Zakayev, dazed, looked up and saw blue haze hanging in the air, smelled burning insulation, and heard the pop and fizz of a live cable arcing inside an electrical cabinet. The emergency battle lamps had cycled on.
He saw smoke. No, CO A sailor crunching over debris played a fire extinguisher over a sparking panel 2
of gauges. Another sailor slammed tripped circuit breakers back into their seats with the heel of his hand. Somewhere, rushing water filled a void. Were they sinking? He didn’t think so. His cammies and skin were dotted with bits of cork hull insulation and flakes of paint knocked off bulkheads and equipment.
“Report damage!” Litvanov, standing, rubbing his backside, bellowed into the SC1.
Zakayev scrambled to his feet and brushed himself off. The pistol in his waistband had gouged his groin, but he ignored it. He pushed past sailors working to restore order and make repairs. He staggered forward, out of the CCP, into the narrow, smoky passageway in Compartment Three off which were the officers’ state rooms. He made way for two sailors rushing aft with tools. He heard someone shout.
Then it was quiet.
The lights flickered, went out, then came on again. The acrid smell of smoldering rubber and phenolic resin stung Zakayev’s nostrils. He wiped his eyes and coughed into a fist. For a moment he thought he had gone too far but then realized he was facing the door to his state room.
He slid the door open on its track and stepped inside. A blade of light from the passageway knifed into the darkened room. He felt around on the bunk, still warm but empty. Heart hammering in his chest, Zakayev fumbled for the light switch over the small desk. He was terrified. And he had the memory. He saw his children in the garden in Grozny, their little bodies bled white, shredded by bullets from Russian PKMs. His wife, Irina, raped, beaten to death with rifle butts, her face unrecognizable. And he saw the girl scrabbling over the rubble in Grozny, clutching the album in one hand, reaching for his with the other. She had been crying, tears streaking her dirty cheeks.
Zakayev dropped to his knees. She was lying on her back, head tilted awkwardly to one side, an arm thrown back in a casual gesture. Like the day he had coaxed her out of the ruins in Grozny, she had been crying; miniature diamonds still clung to her long eyelashes and downy cheeks. But her dead eyes looking up at him saw nothing. A berry of dark red blood had pooled at the corner of her mouth. He wiped the blood away with a fingertip and put it on his tongue. He had always called her devushka—
girl—even though her name was Irina.
The explosion had rattled the K-480 stem to stern and sent the sonar traces dancing off the monitors.
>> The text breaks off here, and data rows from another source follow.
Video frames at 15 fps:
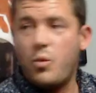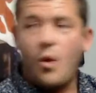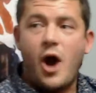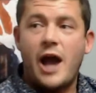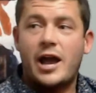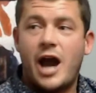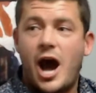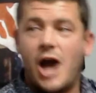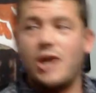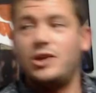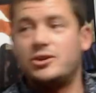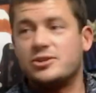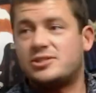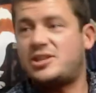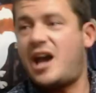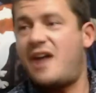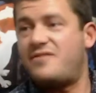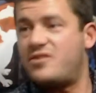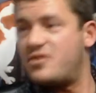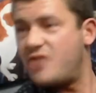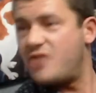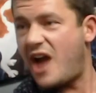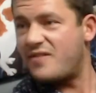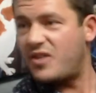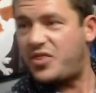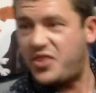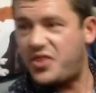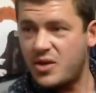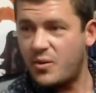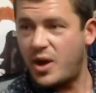well, why can't you just have a
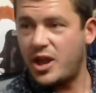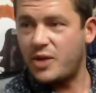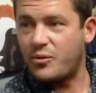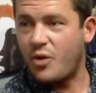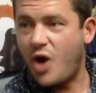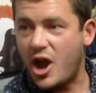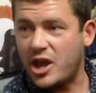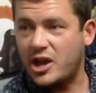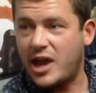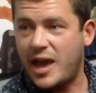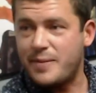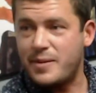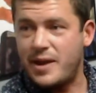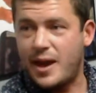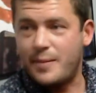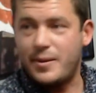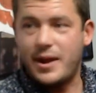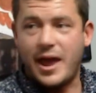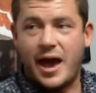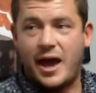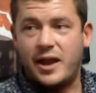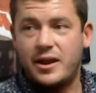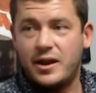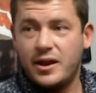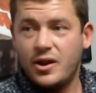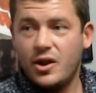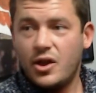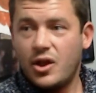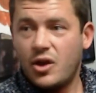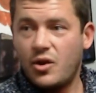thing where you write your name and number down?
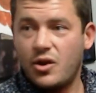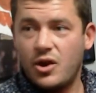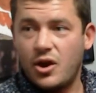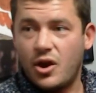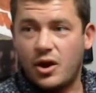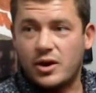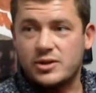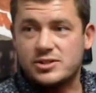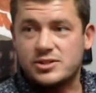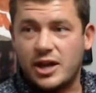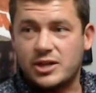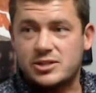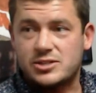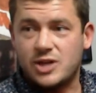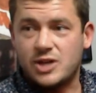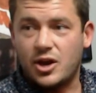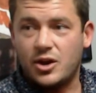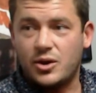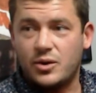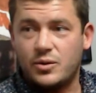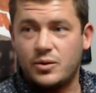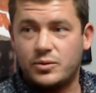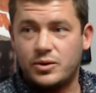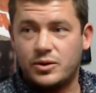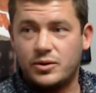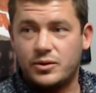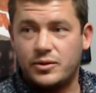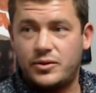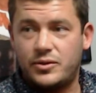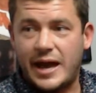I was like,
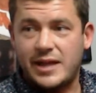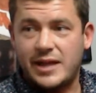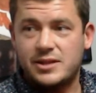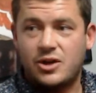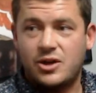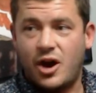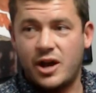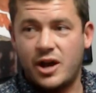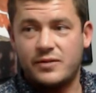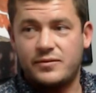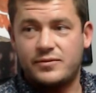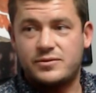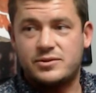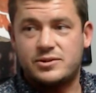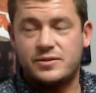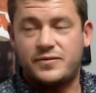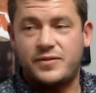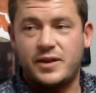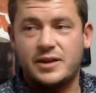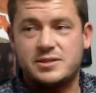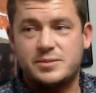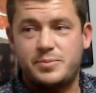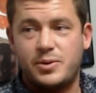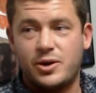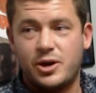that kind of defeats the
They had watched torpedoes chasing decoys—four straight lines on the monitors—until the lines merged into one and then heard the explosion like rolling thunder and felt the bump from the shock wave.
“What do you think?” Abakov asked. “Did they nail her?”
“No breakup noises,” Scott said. “That May we saw hanging around the impact area will call in help.